Another function of interest is RecordQualityResults, which takes a few parameters: “bit”, “assessment”, and “meaning”. This function creates an additional, companion variable in your output dataset called <variable_name>_qc, referred to as a qc variable. Qc variables have the same shape as their parent variable, but the data values are bit masked integers. A bit in the integer is flipped if the corresponding quality test fails. If no tests fail, then the qc variable will contain all zeroes. This gives you a quick way to scan for quality issues by looking for any values in the qc variable that are > 0.

In addition to custom checkers/handlers, tsdat’s built-in quality functions can be used in the quality.yaml file as illustrated in the following example:

managers:
  - name: manage_minimum
    checker:
      classname: tsdat.qc.checkers.CheckValidMin
    handlers:
      - classname: tsdat.qc.handlers.ReplaceFailedValues
      - classname: tsdat.qc.handlers.RecordQualityResults
        parameters:
          bit: 2
          assessment: Bad
          meaning: "Value is less than expected range"

    apply_to: [DATA_VARS]

Notes on Errors

Errors commonly ensue from data file located in incorrect directories, incorrect “classname” paths, and syntax errors. If you get an error, most of the time it will be caused by an invalid input file or an invalid configuration in one of the yaml files.

Common Errors:

1. KeyError [‘time’] – Time is typically the first variable tsdat looks for, so if it can’t load your dataset or if the time coordinate is not input correctly, this error will pop up. The failure load a dataset typically results from incorrect file extensions, regex patterns, or file path location.

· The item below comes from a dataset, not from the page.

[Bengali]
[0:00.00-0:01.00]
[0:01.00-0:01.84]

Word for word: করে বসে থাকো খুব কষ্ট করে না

2. Can’t find module – This error typically refers to a custom classname specified in one of the yaml config files (i.e. pipelines.<ingest_name>.qc.CustomQualityChecker). Please make sure your classname paths are correct.

3. Check_<function> fails – Ensure all the variables listed under a quality managment group can be run through the function. For example, if I try to run the test CheckMonotonic on all “COORDS”, and one of my coordinate variables is a string array (e.g ‘direction’: [‘x’,’y’,’z’], this function will fail. Fix this by replacing “COORDS” with only numeric coordinates (e.g. ‘time’).